Pendant ce temps, Paul Magnette, nommé à la tête du gouvernement flamand mobilisera ses concitoyens pour défier l’Oncle Sam. Et l’on rêve déjà du prochain sommet Magnette-Trump arbitré par le président nord-coréen. A l’emploi flamand, on appellera Raoul Hedebouw pour gérer l’arrivée des milliers de nouveaux immigrés destinés à pallier le manque de main d’œuvre dans la partie plate du pays. 

Seul risque de ce projet : on ne peut exclure que, comme tant de nouveaux convertis, certaines de ces personnalités « déplacées » prennent leur mandat trop à cœur. 

Ses nouvelles fonctions lui tournant la tête, on ne peut exclure que Bart De Wever demande le rattachement de la Wallonie à la France en hurlant depuis le perron de Liège « Vive la Wallonie libre ! » Et Frédéric Daerden, nommé aux Finances, organiser fiévreusement le décrochage de la Flandre de l’euro au profit d’une nouvelle monnaie noire et jaune, le « goedendag ». 

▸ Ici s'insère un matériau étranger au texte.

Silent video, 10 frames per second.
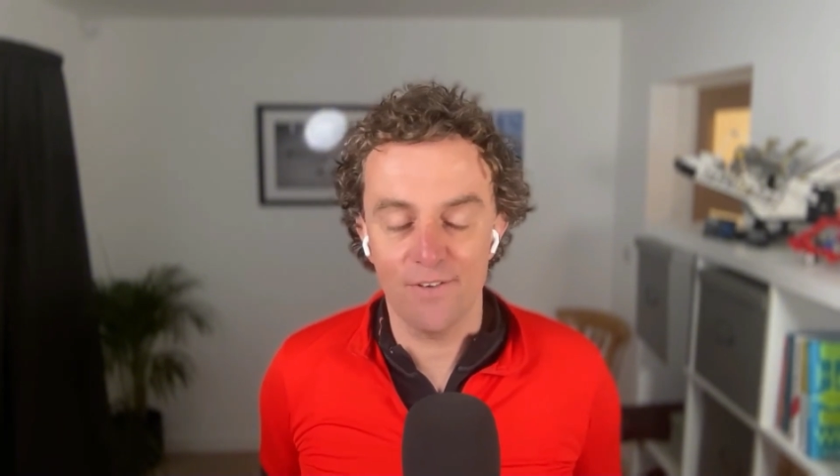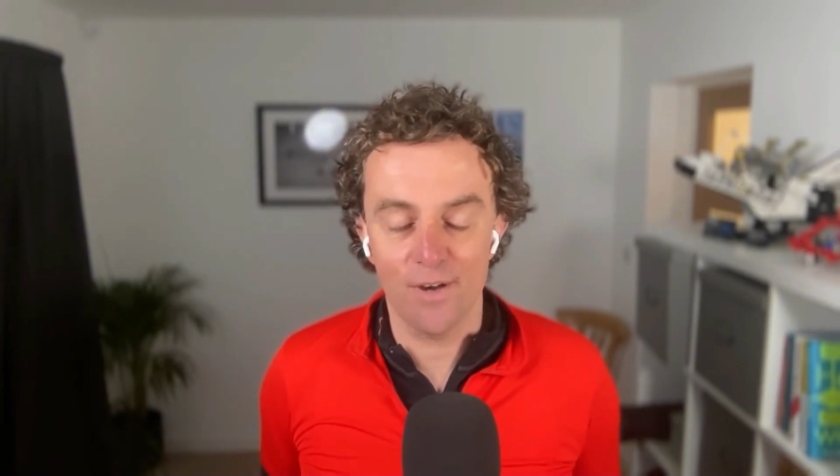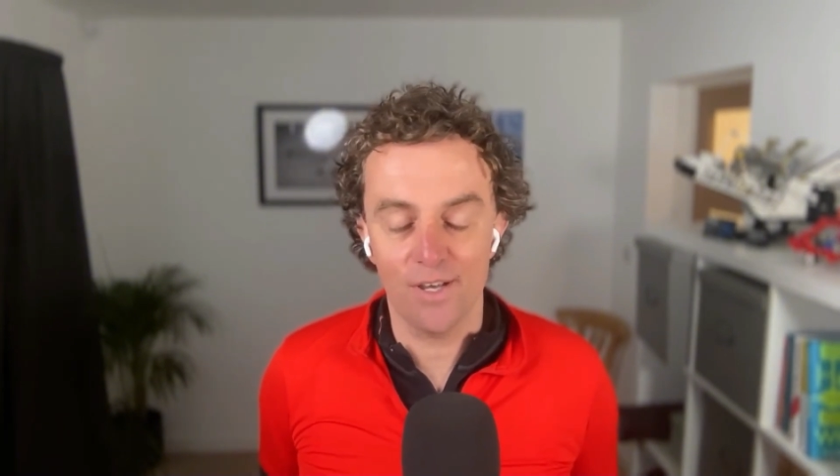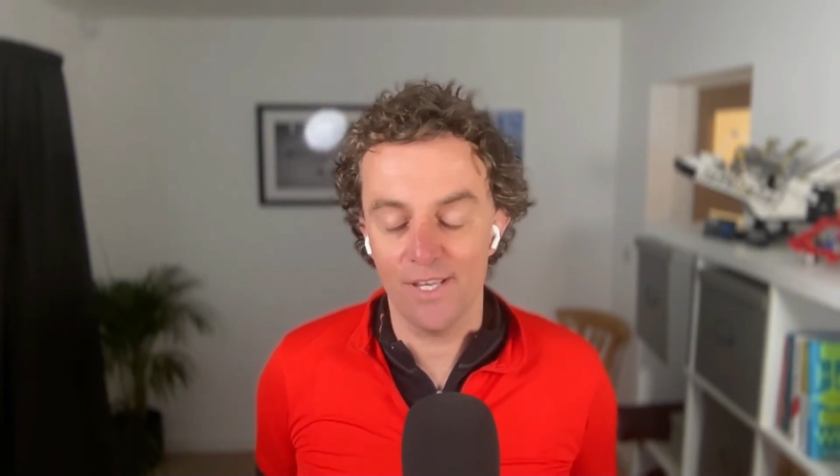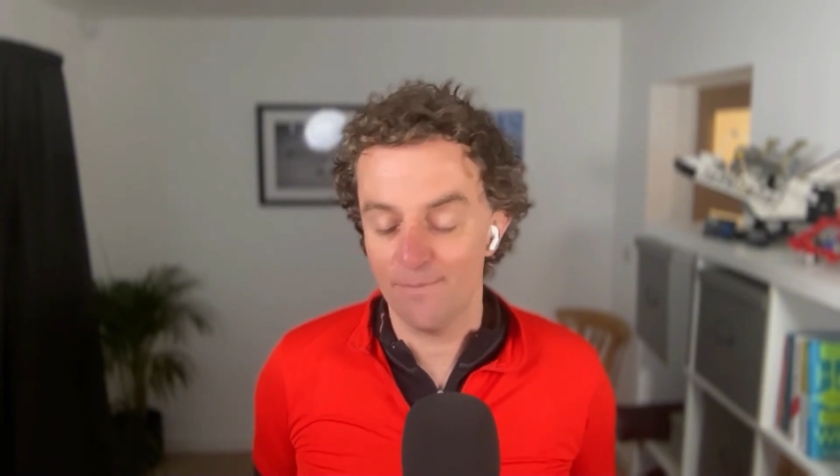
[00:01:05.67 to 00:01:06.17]

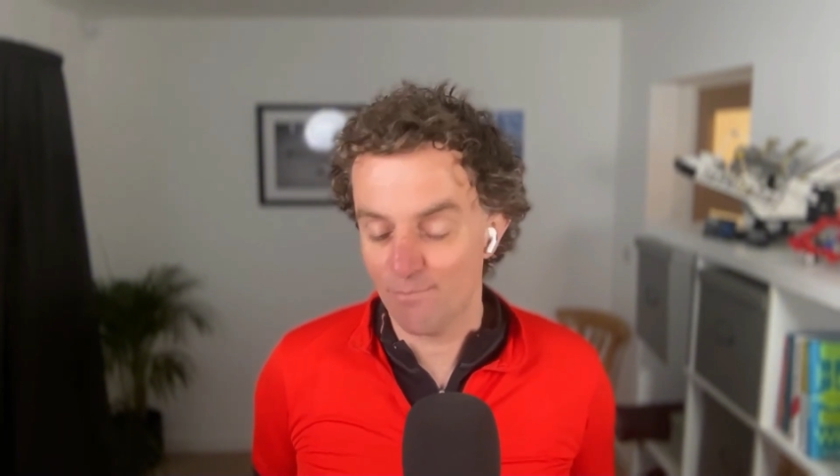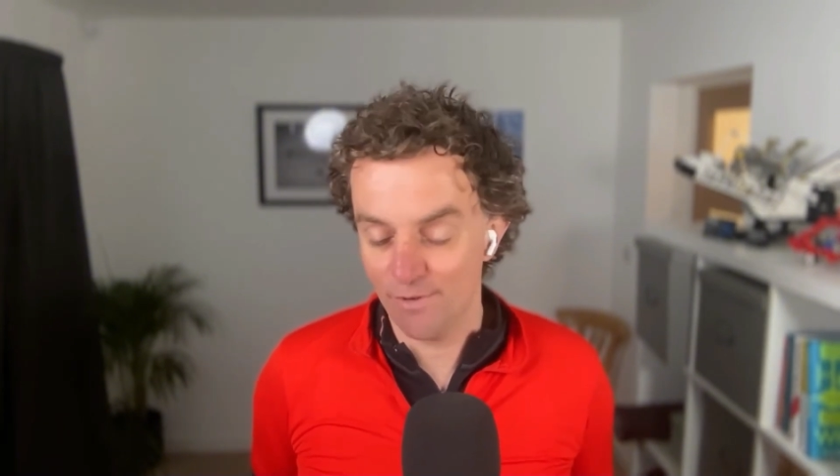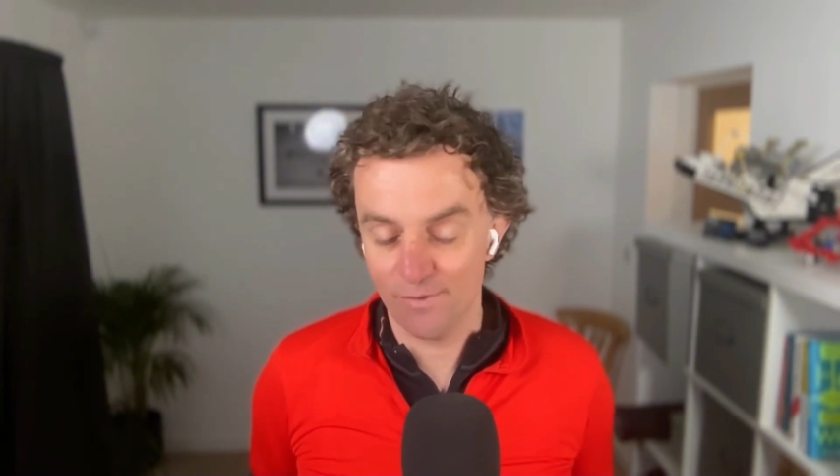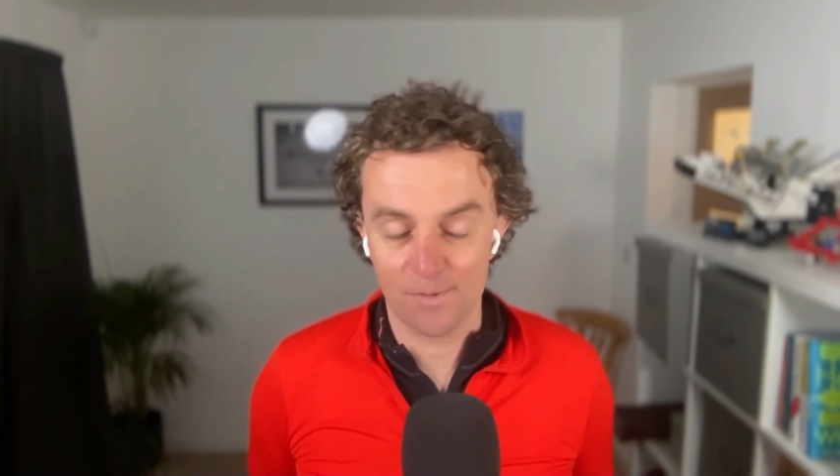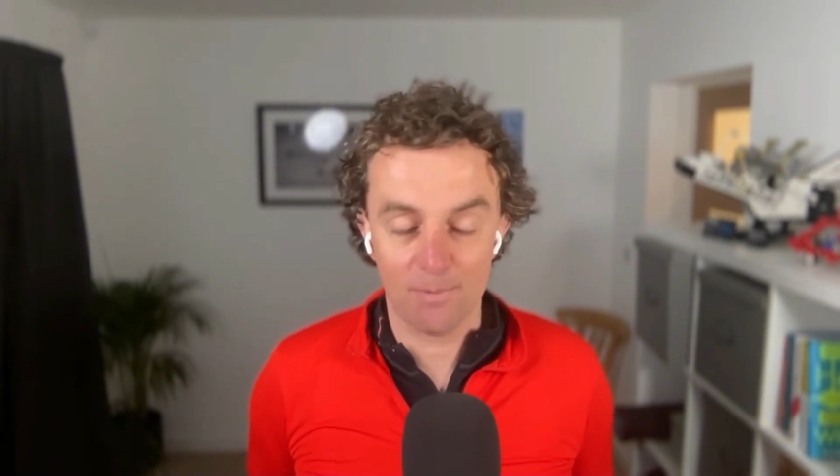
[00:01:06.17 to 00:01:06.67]
our
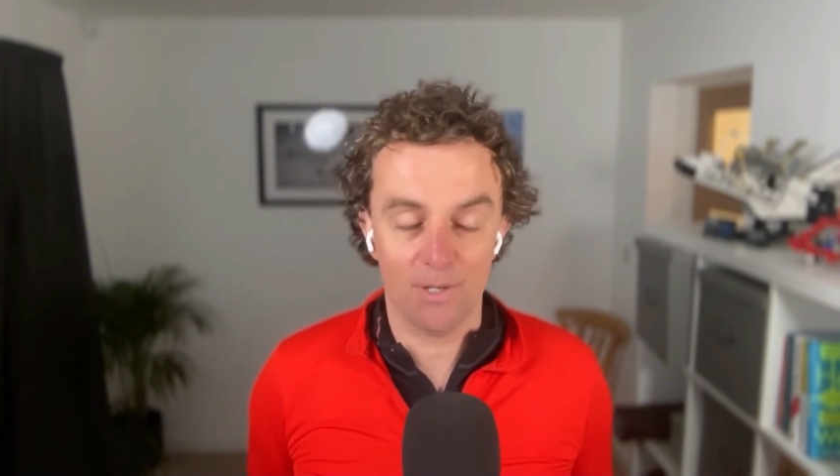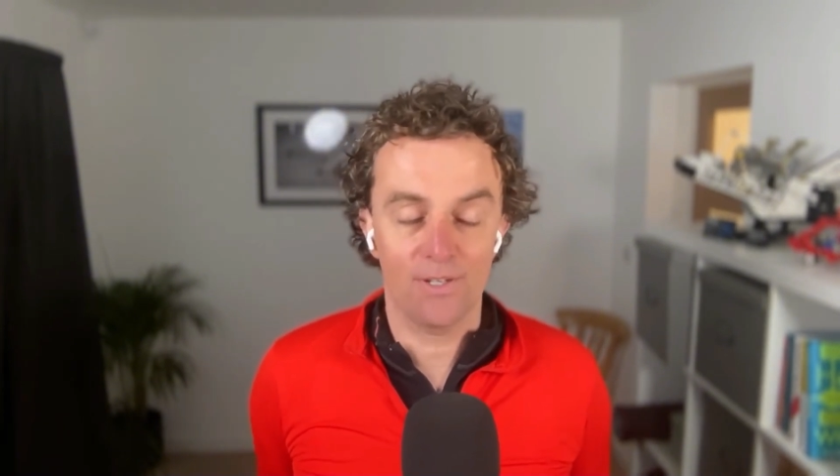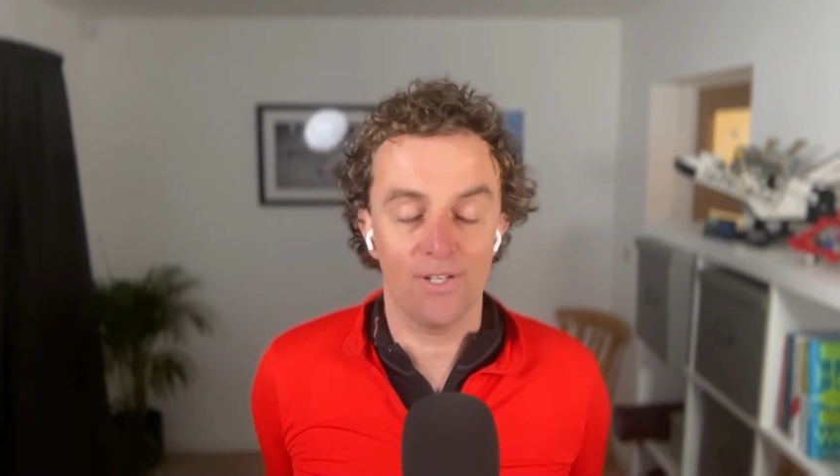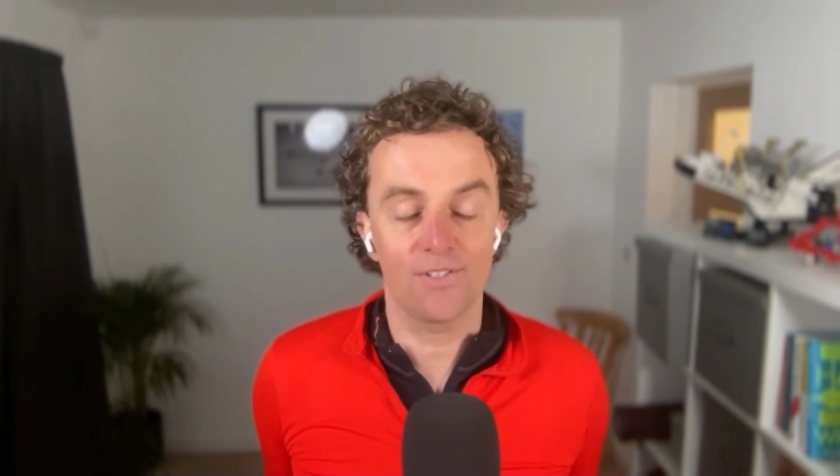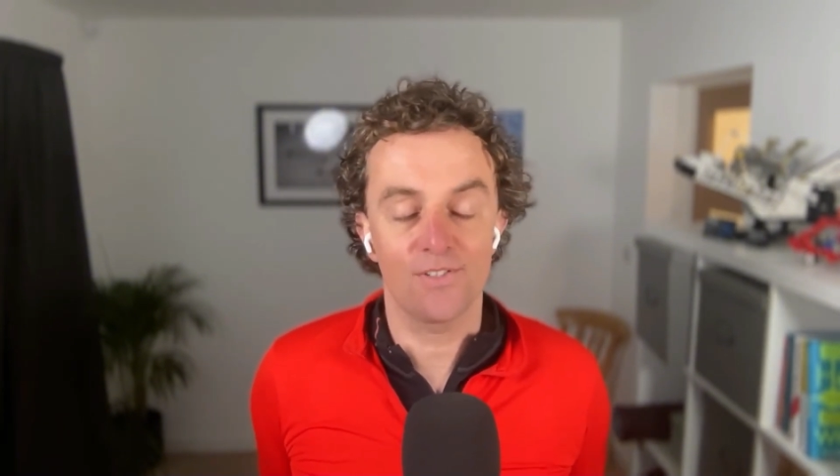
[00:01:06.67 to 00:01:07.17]
previous
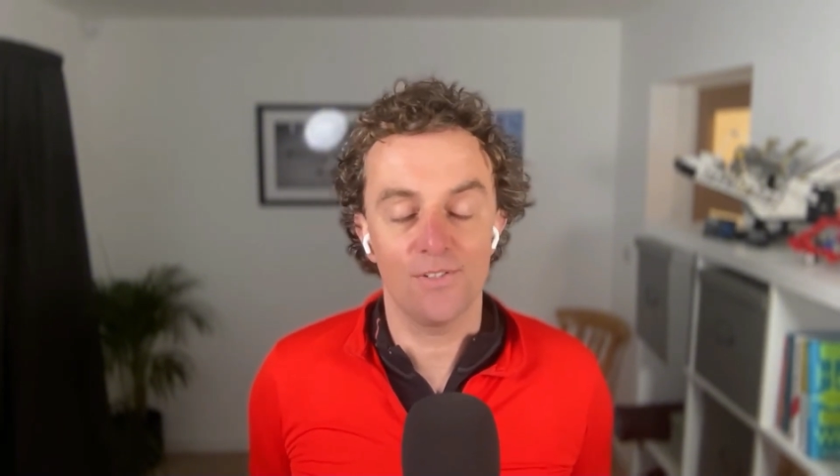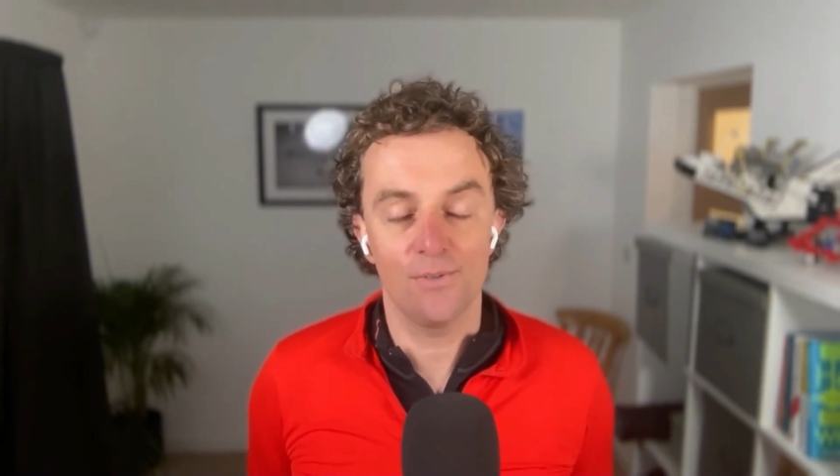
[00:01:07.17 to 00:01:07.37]
podcasts,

Reste le plus difficile : aérer aussi l’esprit d’un certain nombre de jeunes qui ont manifestement forcé sur les jeux vidéos et pas assez sur les cours d’histoire. Peut-être la VRT pourrait-elle repasser sa passionnante série « L’Ordre Nouveau » de Maurice De Wilde, dont le contenu a manifestement échappé à quelques jeunes votants distraits dimanche dernier.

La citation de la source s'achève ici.